A cancer research institute at the University of Pennsylvania has sued its former director, now the president of the Memorial Sloan-Kettering Cancer Center in New York, claiming that he “chose to abscond” with groundbreaking research and used it to start a biotechnology company. That company, Agios Pharmaceuticals based in Cambridge, Mass., is developing a potentially new way to treat cancer and has raised about US $260 million, according to the New York Times.
Craig Thompson, the researcher in the middle of the billion-dollar suit, denies the charge. But the case highlights a couple crucial questions: who owns research ideas? And would this be an issue if those ideas didn’t lead to a product, a company in this case, that was valued at millions?
Thompson joined the Leonard and Madlyn Abramson Family Cancer Research Institute at UPenn in 1999 as its scientific director. In 2006, he became director of the Abramson Cancer Center, of which the Institute is a part. He joined Memorial Sloan-Kettering in 2010.
While at the Institute, he worked on cancer metabolism, studying metabolic enzymes that play a role in the formation and progression of tumors. The lawsuit claims that Thompson took this intellectual property, funded by the Institute, to Agios, which he co-founded in 2007. Further, it says that he hid his role in starting Agios.

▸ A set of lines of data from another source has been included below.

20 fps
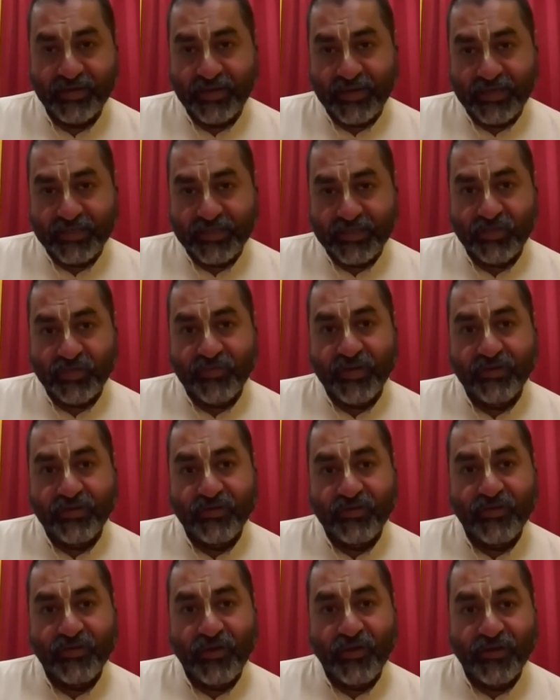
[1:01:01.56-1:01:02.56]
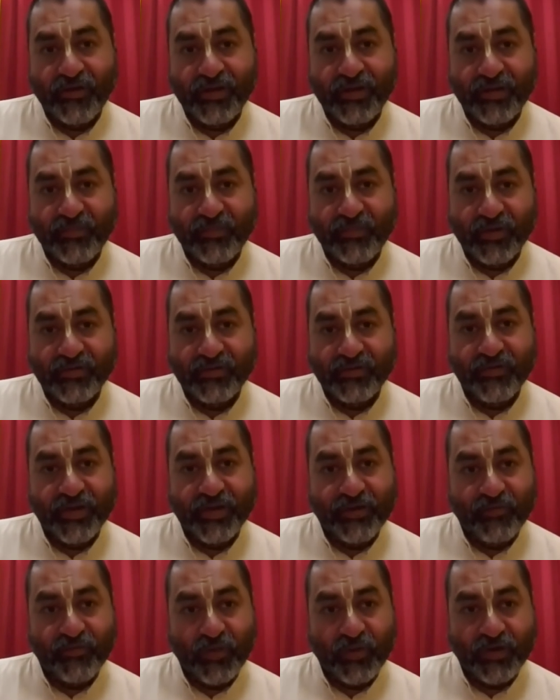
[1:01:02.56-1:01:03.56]
So we could have gone and bought
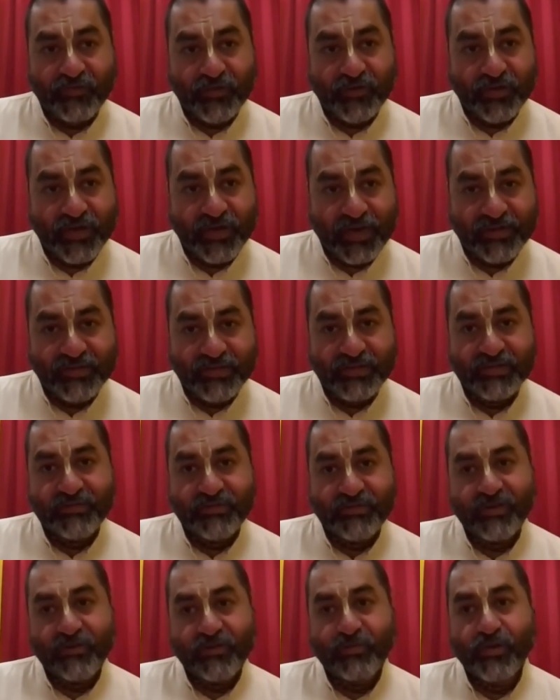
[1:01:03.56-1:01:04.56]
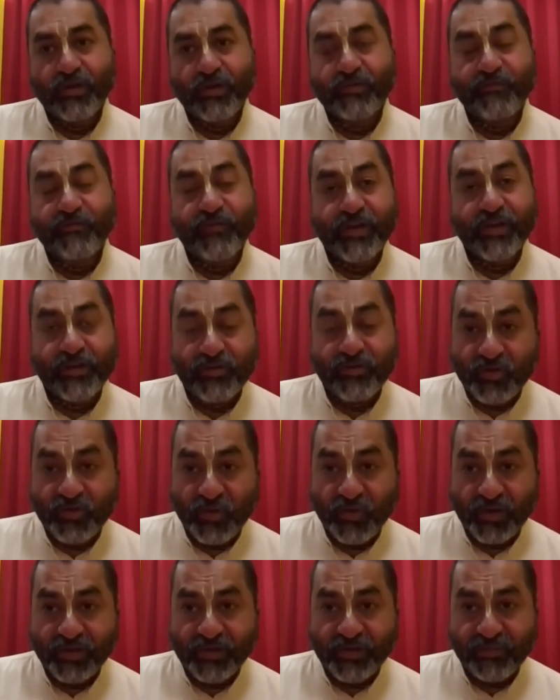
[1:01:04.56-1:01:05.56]
wonderful nuts. We could have bought very good
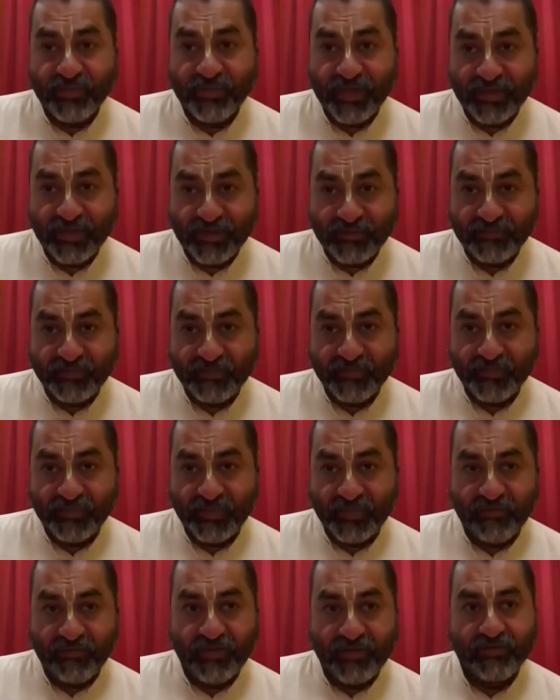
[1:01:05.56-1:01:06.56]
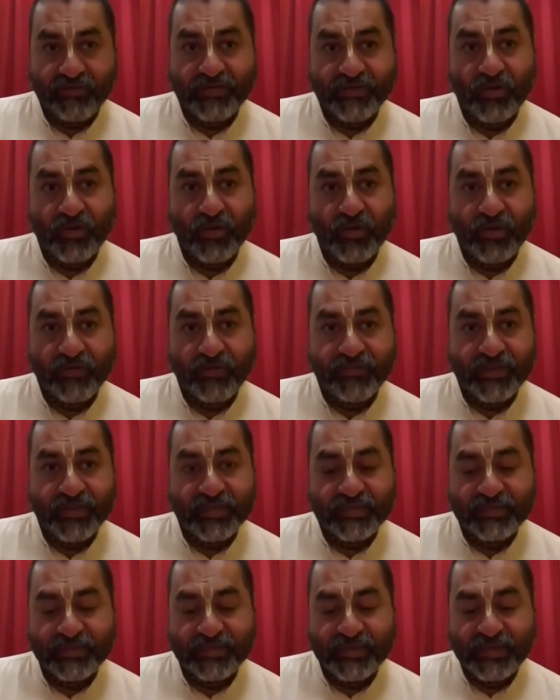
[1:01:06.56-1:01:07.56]
quality milk. We could have done all of
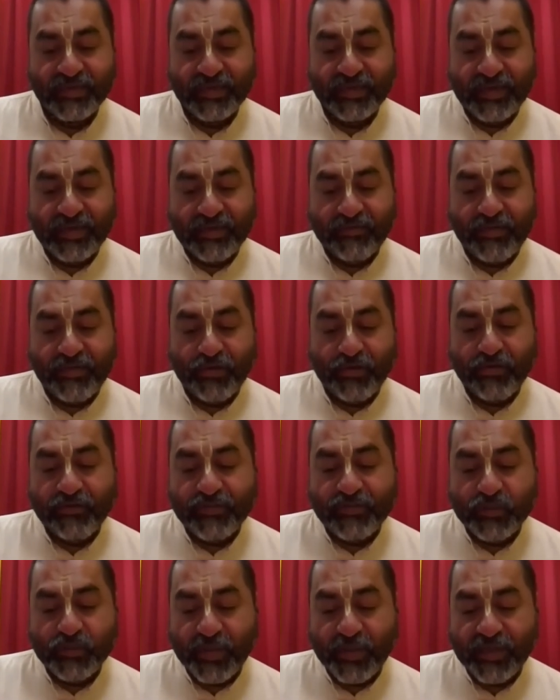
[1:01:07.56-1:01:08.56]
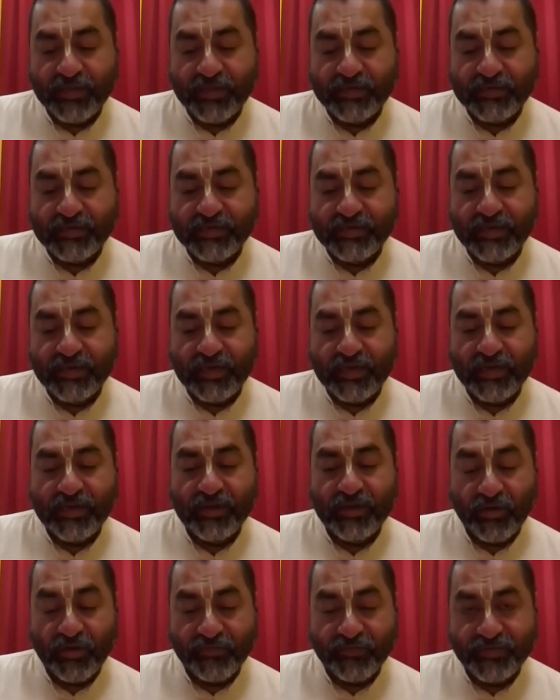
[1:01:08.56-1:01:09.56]
this. We could have spent a
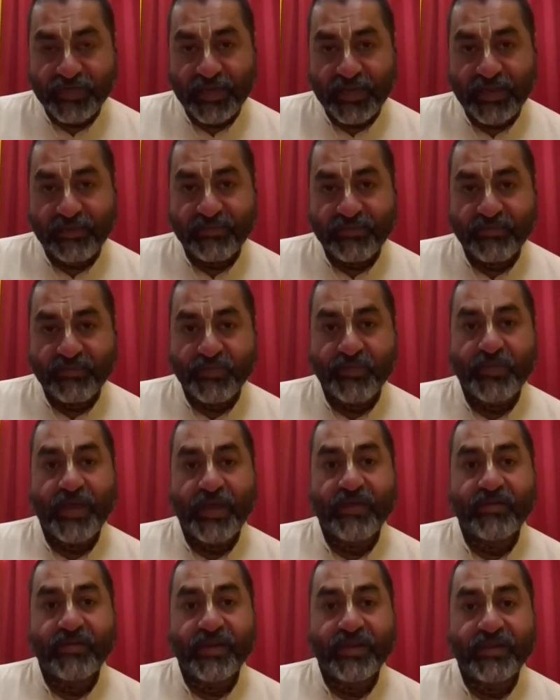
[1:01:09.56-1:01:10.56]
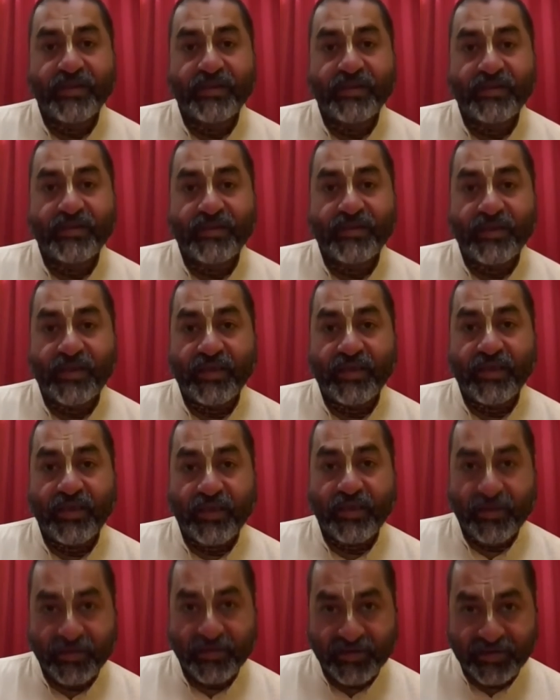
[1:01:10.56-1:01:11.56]
lot of time preparing the kheer.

The complication here is that there is no patent involved that the Institute can claim to own. The lawsuit might hinge on the critical question of whether Thompson gave away patented information to Agios or merely ideas. The Institute does not cite any specific patents in its lawsuit. And, as per the New York Times, Lewis Cantley, another Agios co-founder and director of the cancer center at Beth Israel Deaconess Medical Center in Boston, says that the company was not pursuing technology from Thompson’s former laboratory.
Finally, this from a WNYC news post:
Arti Rai [who teaches intellectual property at Duke University] said university research scientists – unlike their industrial counterparts – often move from place to place and take their knowledge with them with impunity. But it depends on the perceived financial value of their research.
“In cases of pre-patentable know-how, where there isn’t money involved, and it’s just the researcher’s brain going from Lab A to Lab B, there wouldn’t be a lawsuit, because there isn’t money to be gained, “ Rai said. “Here, there’s a startup company that’s signed a lucrative deal. Evidently, the cancer institute thought there was enough money to be made in the not-too-distant future [to sue].”